Key Laboratory of Systems Biology, Shanghai Institutes for Biological Sciences, Chinese Academy of Sciences, Shanghai, People's Republic of China.
PLoS One. 2011;6(8):e22940. doi: 10.1371/journal.pone.0022940. Epub 2011 Aug 8.
As an important tumor suppressor protein, reactivate mutated p53 was found in many kinds of human cancers and that restoring active p53 would lead to tumor regression. In this work, we developed a new computational method to predict the transcriptional activity for one-, two-, three- and four-site p53 mutants, respectively. With the approach from the general form of pseudo amino acid composition, we used eight types of features to represent the mutation and then selected the optimal prediction features based on the maximum relevance, minimum redundancy, and incremental feature selection methods. The Mathew's correlation coefficients (MCC) obtained by using nearest neighbor algorithm and jackknife cross validation for one-, two-, three- and four-site p53 mutants were 0.678, 0.314, 0.705, and 0.907, respectively. It was revealed by the further optimal feature set analysis that the 2D (two-dimensional) structure features composed the largest part of the optimal feature set and maybe played the most important roles in all four types of p53 mutant active status prediction.
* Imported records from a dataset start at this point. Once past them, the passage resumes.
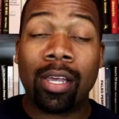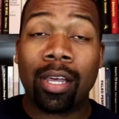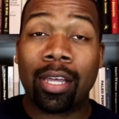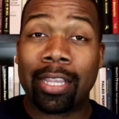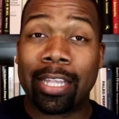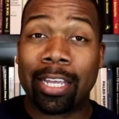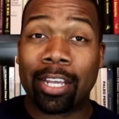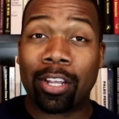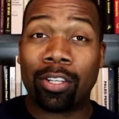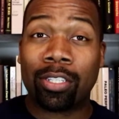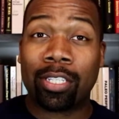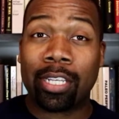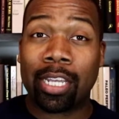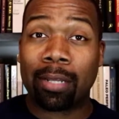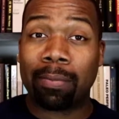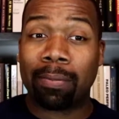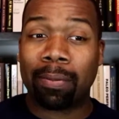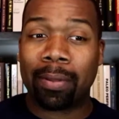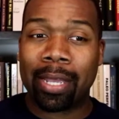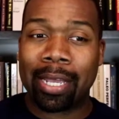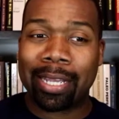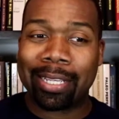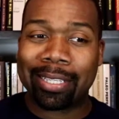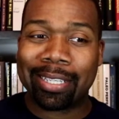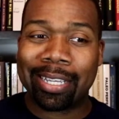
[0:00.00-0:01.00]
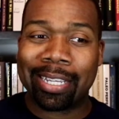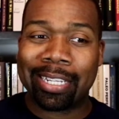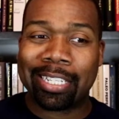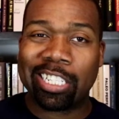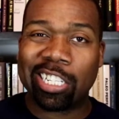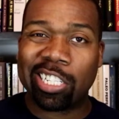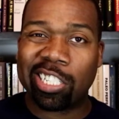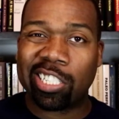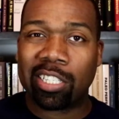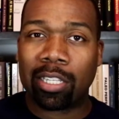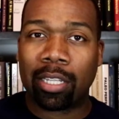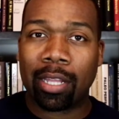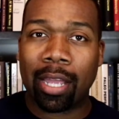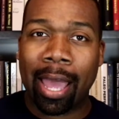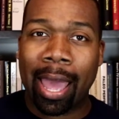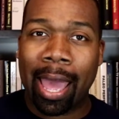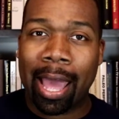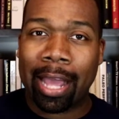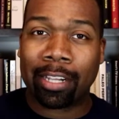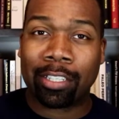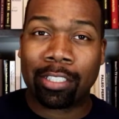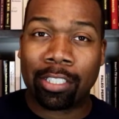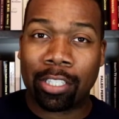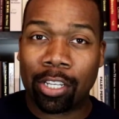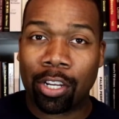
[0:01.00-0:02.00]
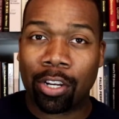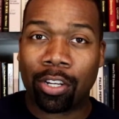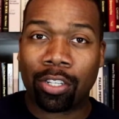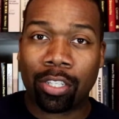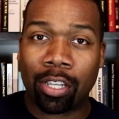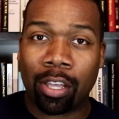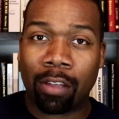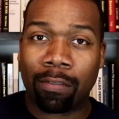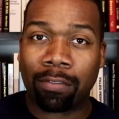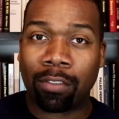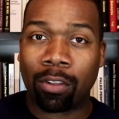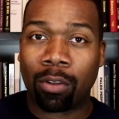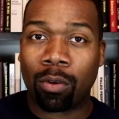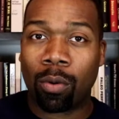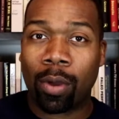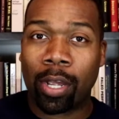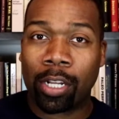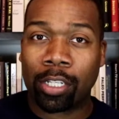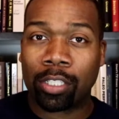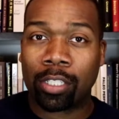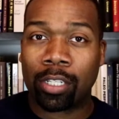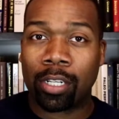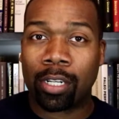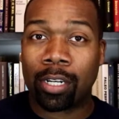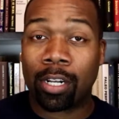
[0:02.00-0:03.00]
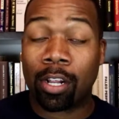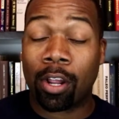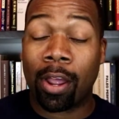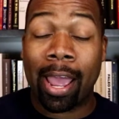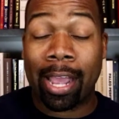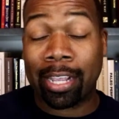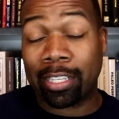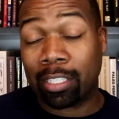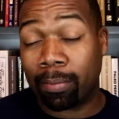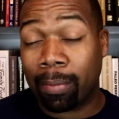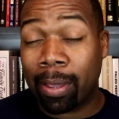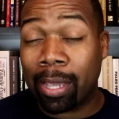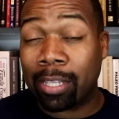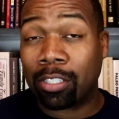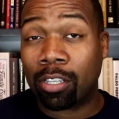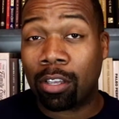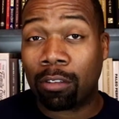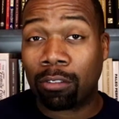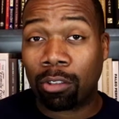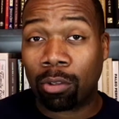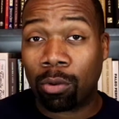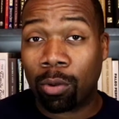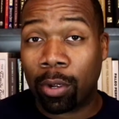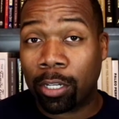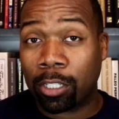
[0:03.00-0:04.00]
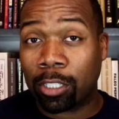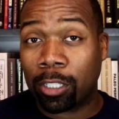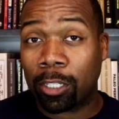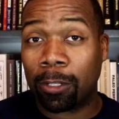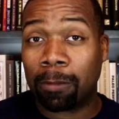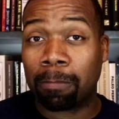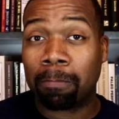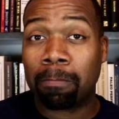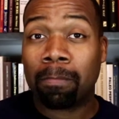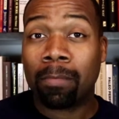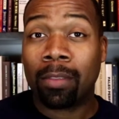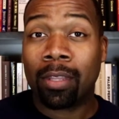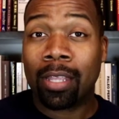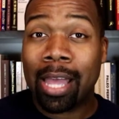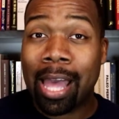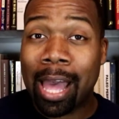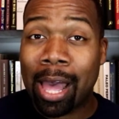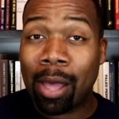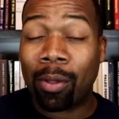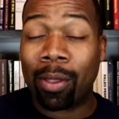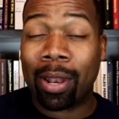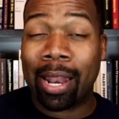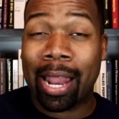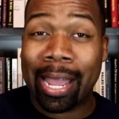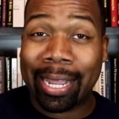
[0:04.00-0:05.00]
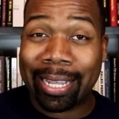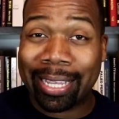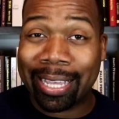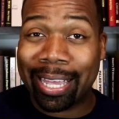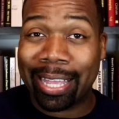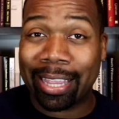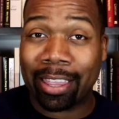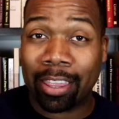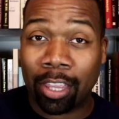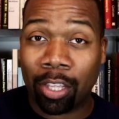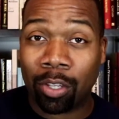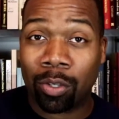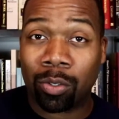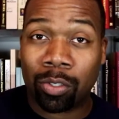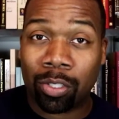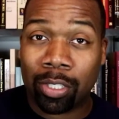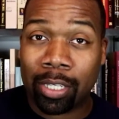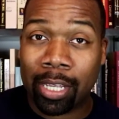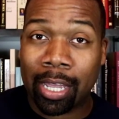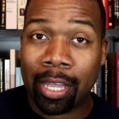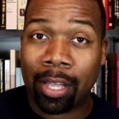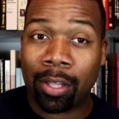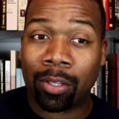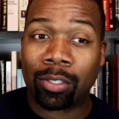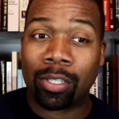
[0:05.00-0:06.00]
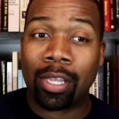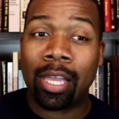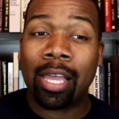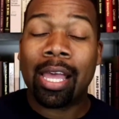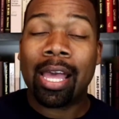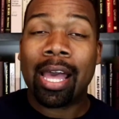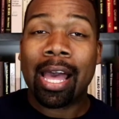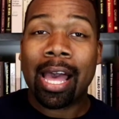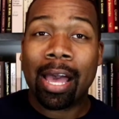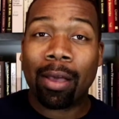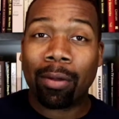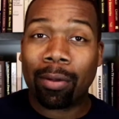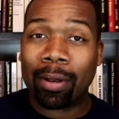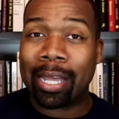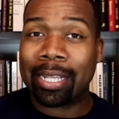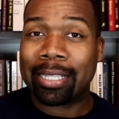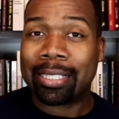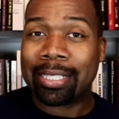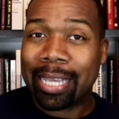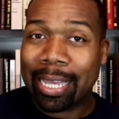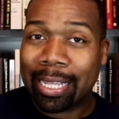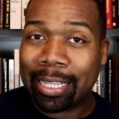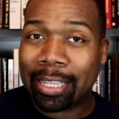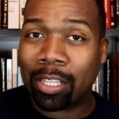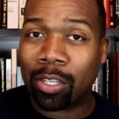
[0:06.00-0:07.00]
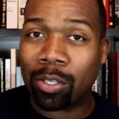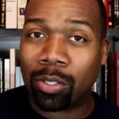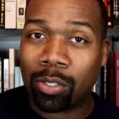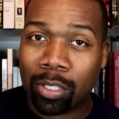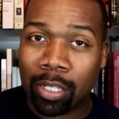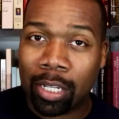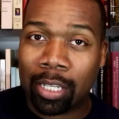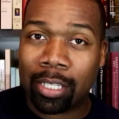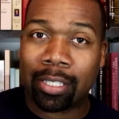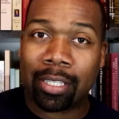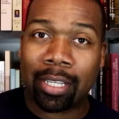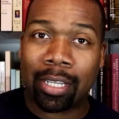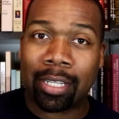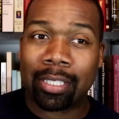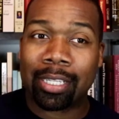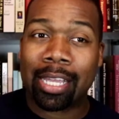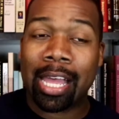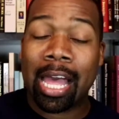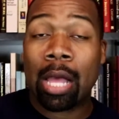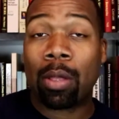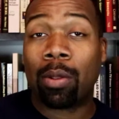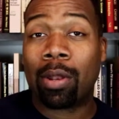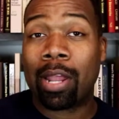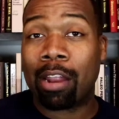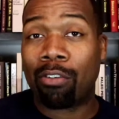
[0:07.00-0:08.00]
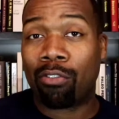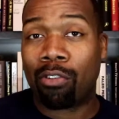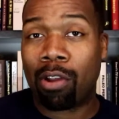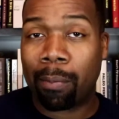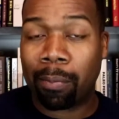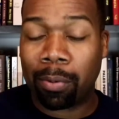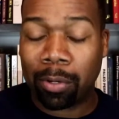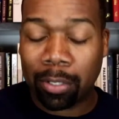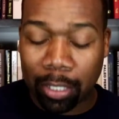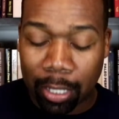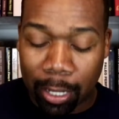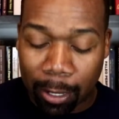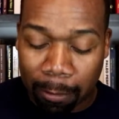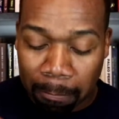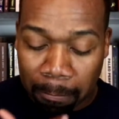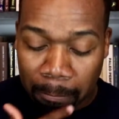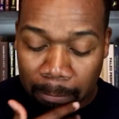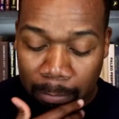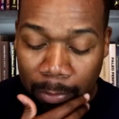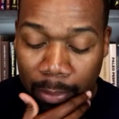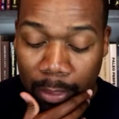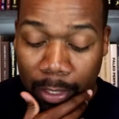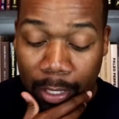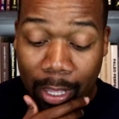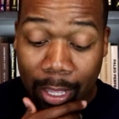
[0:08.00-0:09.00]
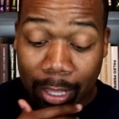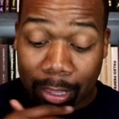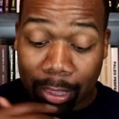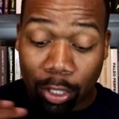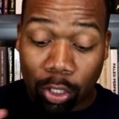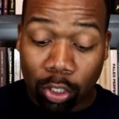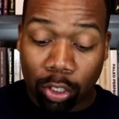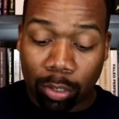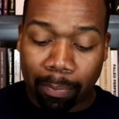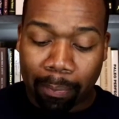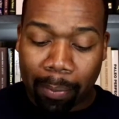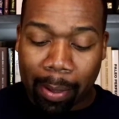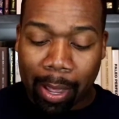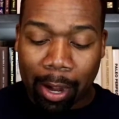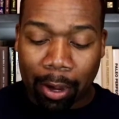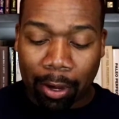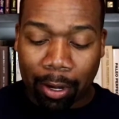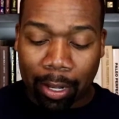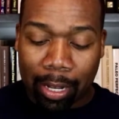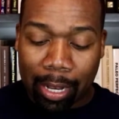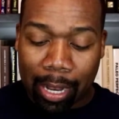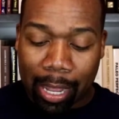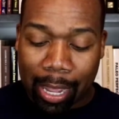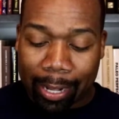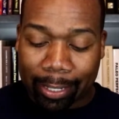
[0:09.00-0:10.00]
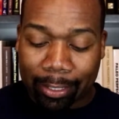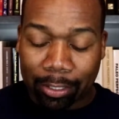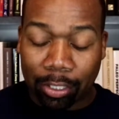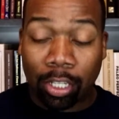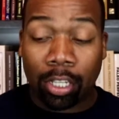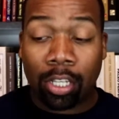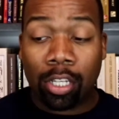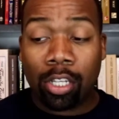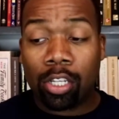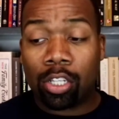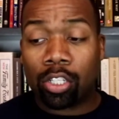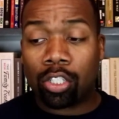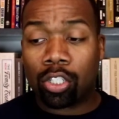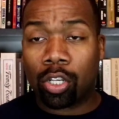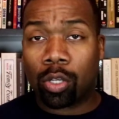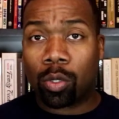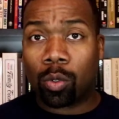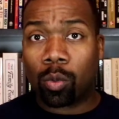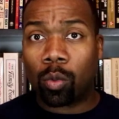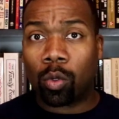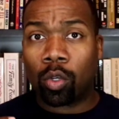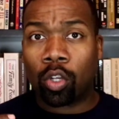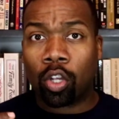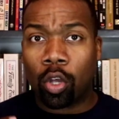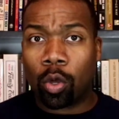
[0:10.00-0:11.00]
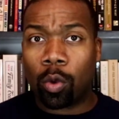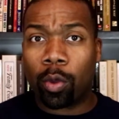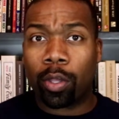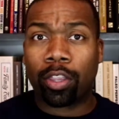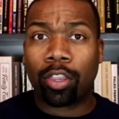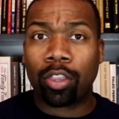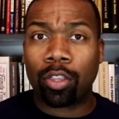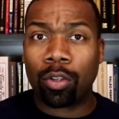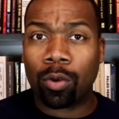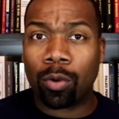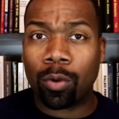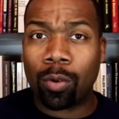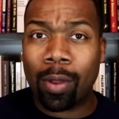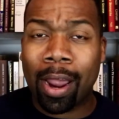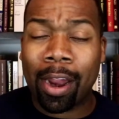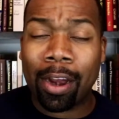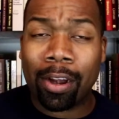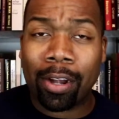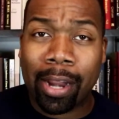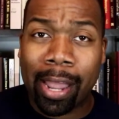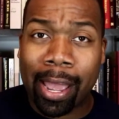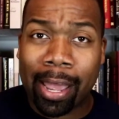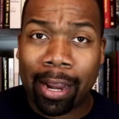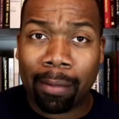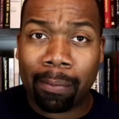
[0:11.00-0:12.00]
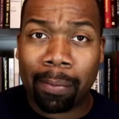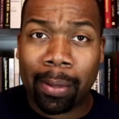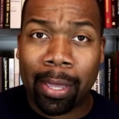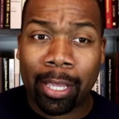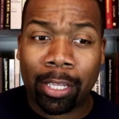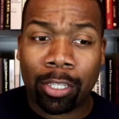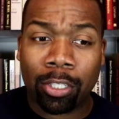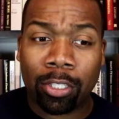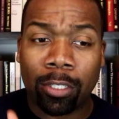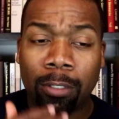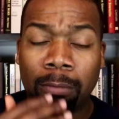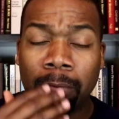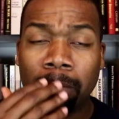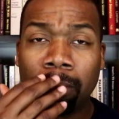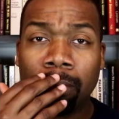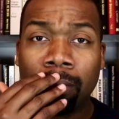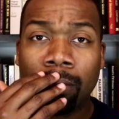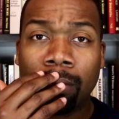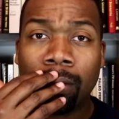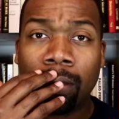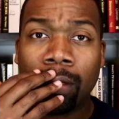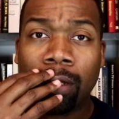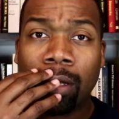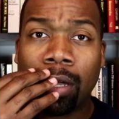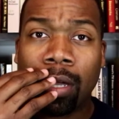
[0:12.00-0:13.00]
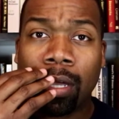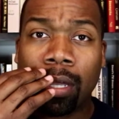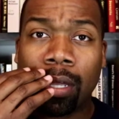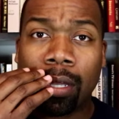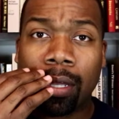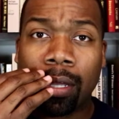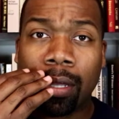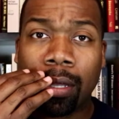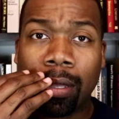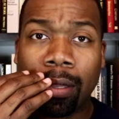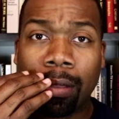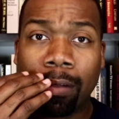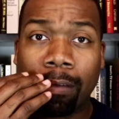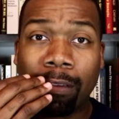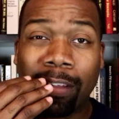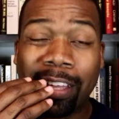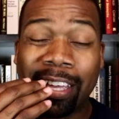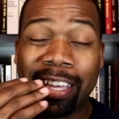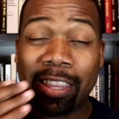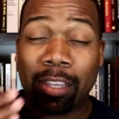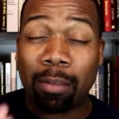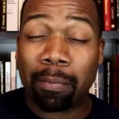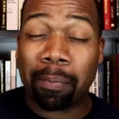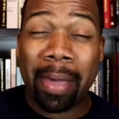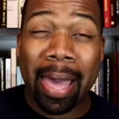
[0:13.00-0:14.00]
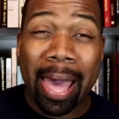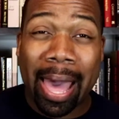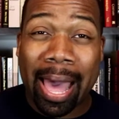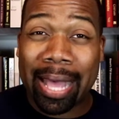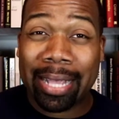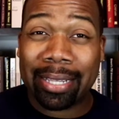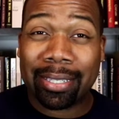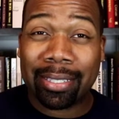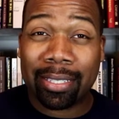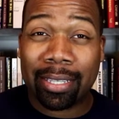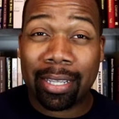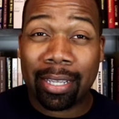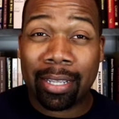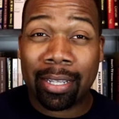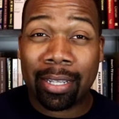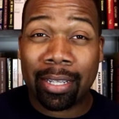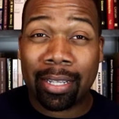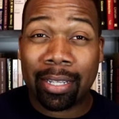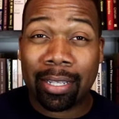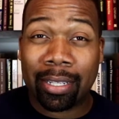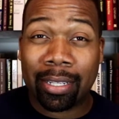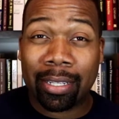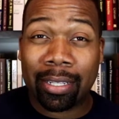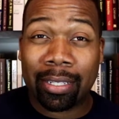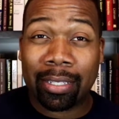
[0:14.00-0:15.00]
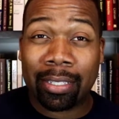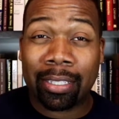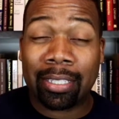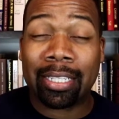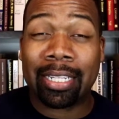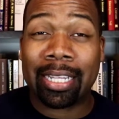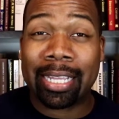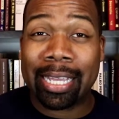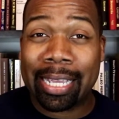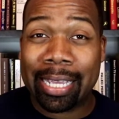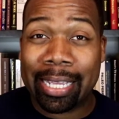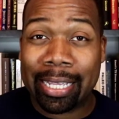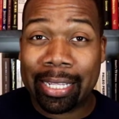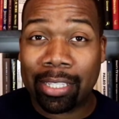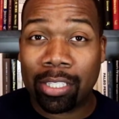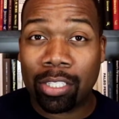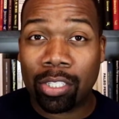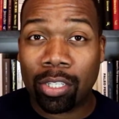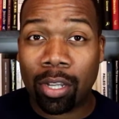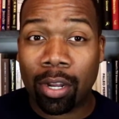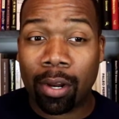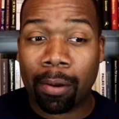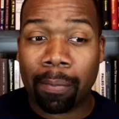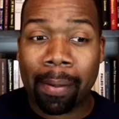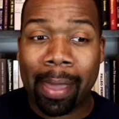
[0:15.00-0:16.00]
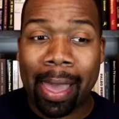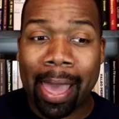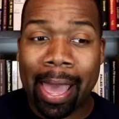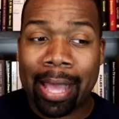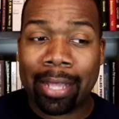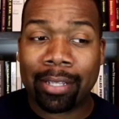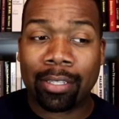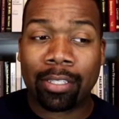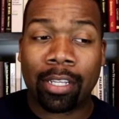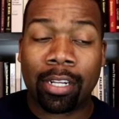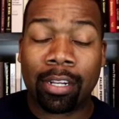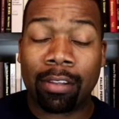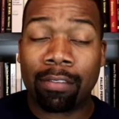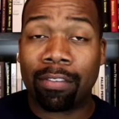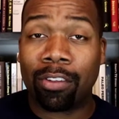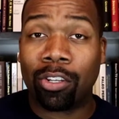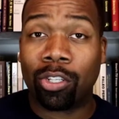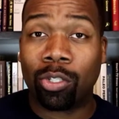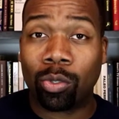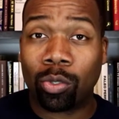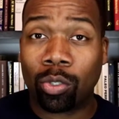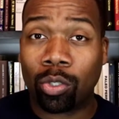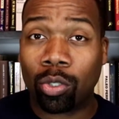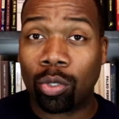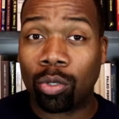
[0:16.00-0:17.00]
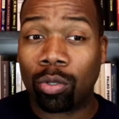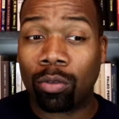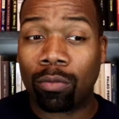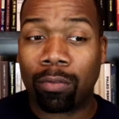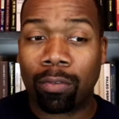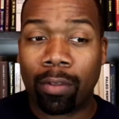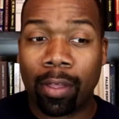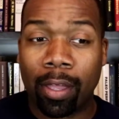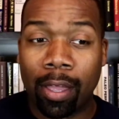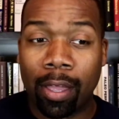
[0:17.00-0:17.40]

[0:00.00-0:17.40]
They're going to take place. It's just asking yourself the question, or asking myself the question, how will I get those sales? How will I take those listings? How will I represent those buyer clients? So going through our database, either past leads or past individuals who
It was also demonstrated by the optimal feature sets, especially those at the top level, that the 3D structure features, conservation, physicochemical and biochemical properties of amino acid near the mutation site, also played quite important roles for p53 mutant active status prediction. Our study has provided a new and promising approach for finding functionally important sites and the relevant features for in-depth study of p53 protein and its action mechanism.
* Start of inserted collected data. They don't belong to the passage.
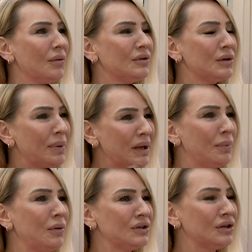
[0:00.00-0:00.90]

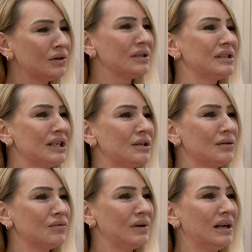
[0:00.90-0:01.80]
do your
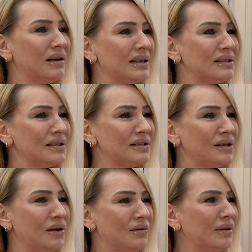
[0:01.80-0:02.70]
constituents realise that
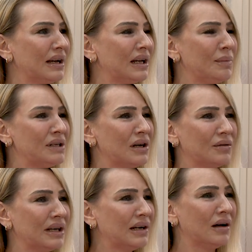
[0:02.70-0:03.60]
soon they're going to be
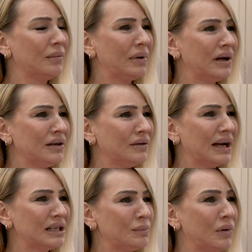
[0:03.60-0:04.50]
told they can't buy a new
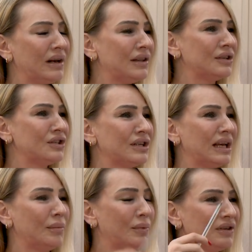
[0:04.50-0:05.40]
gas boiler that's
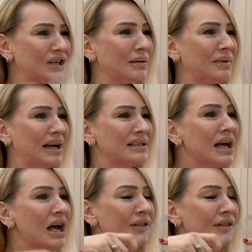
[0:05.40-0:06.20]
cheap, with cheap gas,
作为一种重要的肿瘤抑制蛋白,已在许多人类癌症中发现突变型 p53 的重新激活,而恢复活性 p53 会导致肿瘤消退。在这项工作中,我们开发了一种新的计算方法分别预测单、双、三、四位点 p53 突变体的转录活性。从伪氨基酸组成的一般形式出发,我们使用了 8 种特征来表示突变,然后基于最大相关性、最小冗余和增量特征选择方法选择了最佳预测特征。使用最近邻算法和 Jackknife 交叉验证分别获得的单、双、三、四位点 p53 突变体的马修斯相关系数(MCC)分别为 0.678、0.314、0.705 和 0.907。通过进一步的最优特征集分析表明,2D(二维)结构特征构成了最优特征集的最大部分,并且可能在所有四种类型的 p53 突变体活性状态预测中发挥最重要的作用。通过最优特征集,尤其是最高层的特征集,还表明 3D 结构特征、保守性、突变位点附近氨基酸的理化和生化性质也对 p53 突变体活性状态预测起着相当重要的作用。我们的研究为寻找功能重要的位点以及深入研究 p53 蛋白及其作用机制的相关特征提供了一种新的、有前途的方法。